--- PROBLEM TO WORK ON ---
An exact restatement of the data is required, with the images omitted.

** RECORDS FOR THE TASK follows **

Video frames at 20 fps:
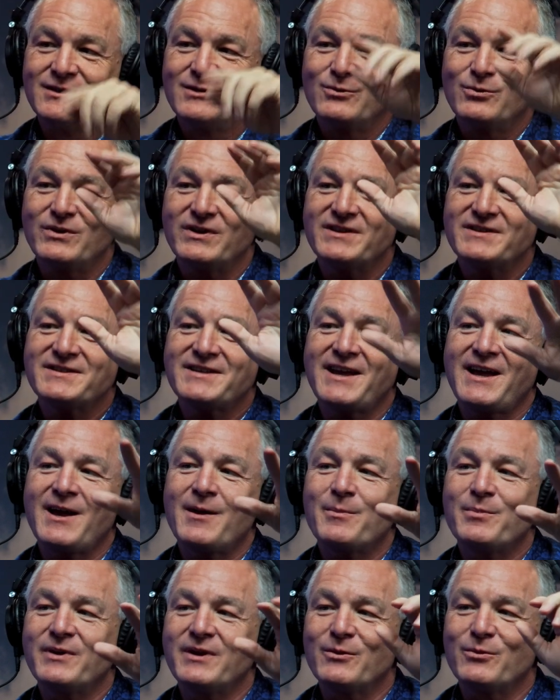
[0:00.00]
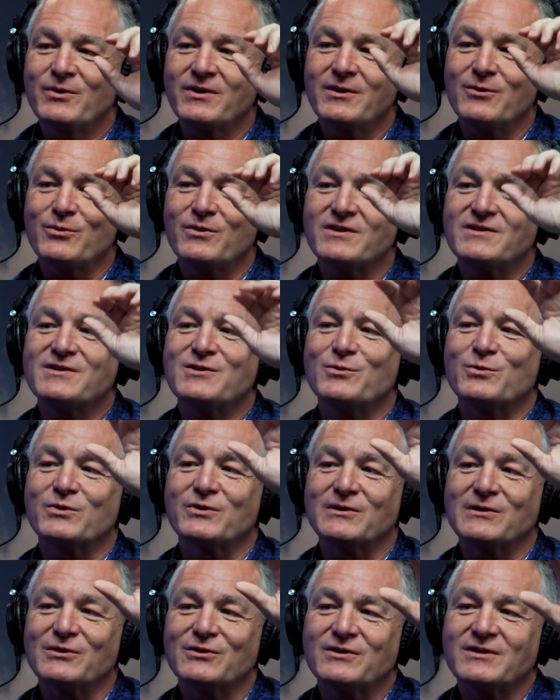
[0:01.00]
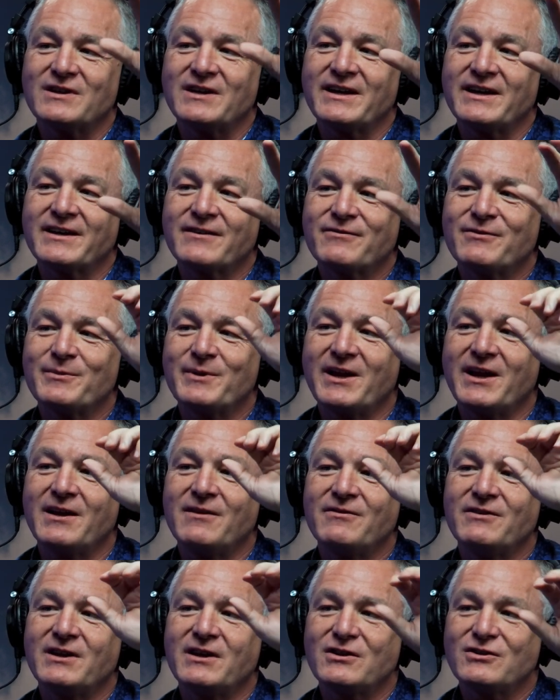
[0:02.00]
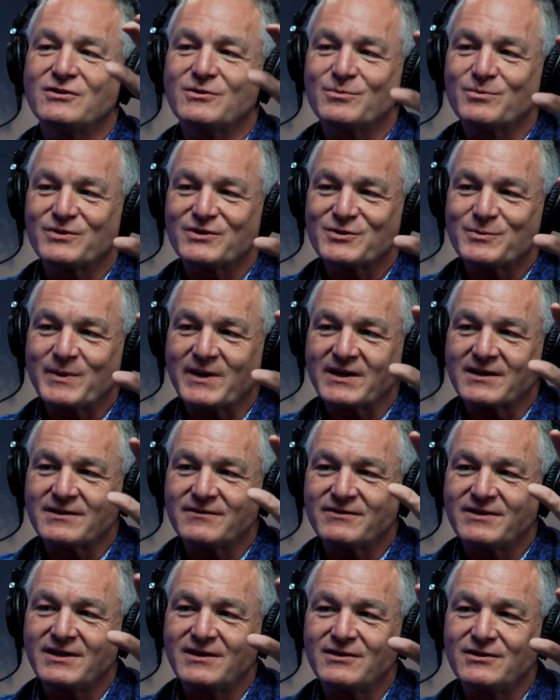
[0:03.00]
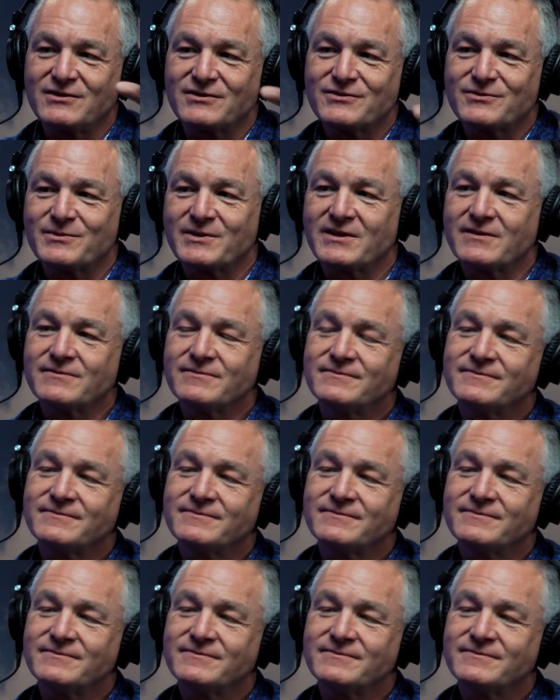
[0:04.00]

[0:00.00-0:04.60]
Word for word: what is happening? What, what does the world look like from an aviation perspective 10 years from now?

** End of RECORDS FOR THE TASK **

--- RESPONSE FOR THIS EXERCISE ---
Video frames at 20 fps:
[0:00.00]
[0:01.00]
[0:02.00]
[0:03.00]
[0:04.00]

[0:00.00-0:04.60]
Word for word: what is happening? What, what does the world look like from an aviation perspective 10 years from now?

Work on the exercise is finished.